What is an Initial Node Offering (INO)
A Preamble
Before we explain what an initial node offering (INO) is, we would like, first of all, to reiterate that a real working decentralized system has no centralized ownership as it belongs to the people running it. Companies that create real decentralized system hand over them to the public, so that they have no more control over it. Once the system is public, and its code is open source, then the project is really decentralized: the public members who support the funding of the project directly contribute to the development process done by the open source community. Under this rationale people who have, through the INO, purchased an NFT that allows them to run a node of the system’s peer to peer network, are contributing to the system development, but are also contributing to the system itself by running the network, creating collective value and strengthening the system, while monetizing from the users activities in the peer-to-peer (P2P) system. In a sense, the INO process helps stabilize the whole system and bringing a central idea to a decentralized result. Thanks to the INO mechanism, node operators are compensated for the processing power and costs which they have allocated to run their nodes in a P2P system, code is in the hands of the open source community, and the full project is public.
What is the key difference between the ICO and the INO, and why the INO is a more ethical alternative to the ICO?
In an ICO, developers create out of thin air millions of coins or tokens, inflate their value with promises, sell them in bulk at a cheap price to “whales” cashing in quite well, and letting the whales dump their coin at a profit at the expenses of small faithful supporters that are not even involved in the development process and running of the network. On the other hand an INO doesn’t focus on tokens or coins, and focus more on technology. Without a real project, an INO has no means to exist, and those that have purchased the nodes as NFTs, are directly involved in running the network, while contributing actively to the development through their participation.
Why INO uses NFTs?
The reason to use NFTs for the INO, is because each NFT represents a precise node in the P2P network, making iti unique, and, as the name says, non fungible.
Each NFT has 3 data that the owner can edit:
- The owner account (this is the address where the revenue collected by the node is sent to),
- The unique ID of the node (this is needed to be sure no duplicate nodes run in the system), and
- Up to 100 characters to leave a message recorded in the blockchain genesis block forever!

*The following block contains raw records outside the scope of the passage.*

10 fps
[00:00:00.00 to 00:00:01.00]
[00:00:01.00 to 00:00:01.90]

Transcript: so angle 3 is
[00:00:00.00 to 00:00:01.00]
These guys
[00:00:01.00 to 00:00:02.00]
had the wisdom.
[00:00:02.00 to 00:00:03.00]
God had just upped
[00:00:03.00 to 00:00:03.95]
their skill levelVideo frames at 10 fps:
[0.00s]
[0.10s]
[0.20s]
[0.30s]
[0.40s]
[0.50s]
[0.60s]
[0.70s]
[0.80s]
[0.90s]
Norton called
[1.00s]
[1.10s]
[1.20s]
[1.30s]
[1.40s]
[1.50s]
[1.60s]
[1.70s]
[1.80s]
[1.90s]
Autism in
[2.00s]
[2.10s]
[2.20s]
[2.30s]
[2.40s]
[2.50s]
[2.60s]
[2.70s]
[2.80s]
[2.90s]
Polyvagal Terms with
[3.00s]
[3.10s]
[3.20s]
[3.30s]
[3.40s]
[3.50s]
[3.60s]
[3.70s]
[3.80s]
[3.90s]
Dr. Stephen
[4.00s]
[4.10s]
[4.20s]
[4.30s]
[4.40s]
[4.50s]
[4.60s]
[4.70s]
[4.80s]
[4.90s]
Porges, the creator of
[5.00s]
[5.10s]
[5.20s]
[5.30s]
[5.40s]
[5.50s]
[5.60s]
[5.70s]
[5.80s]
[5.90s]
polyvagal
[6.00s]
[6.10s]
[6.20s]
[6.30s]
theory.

The NFT smart contract is programmed with 2 dates in it. The first date blocks the NFT from being transferred (or sold), and the second date blocks the NFTs from being edited. This allows those that have purchased in bulk at the private sale and presale, and also at the beginning of the private sale, to resell some of their nodes making a revenue, as once the public sales starts, the price of an NFT increases daily.

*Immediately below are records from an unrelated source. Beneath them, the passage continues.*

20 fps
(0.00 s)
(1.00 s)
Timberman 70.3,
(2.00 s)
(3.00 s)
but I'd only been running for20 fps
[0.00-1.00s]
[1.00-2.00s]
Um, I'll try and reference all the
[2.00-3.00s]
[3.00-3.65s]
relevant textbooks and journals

The NFTs after the INO is completed, are frozen in the host blockchain. They cannot be transferred, and they cannot be edited anymore. As the Genesis block of the blockchain has the list of the nodes in it, the frozen NFTs become a mirror of the genesis block of the system that will launch. This guarantees those that later want to run a node and join the blockchain that the node they are running has not been compromised, as the genesis block included in the core software must include the same nodes as those registered in the NFTs.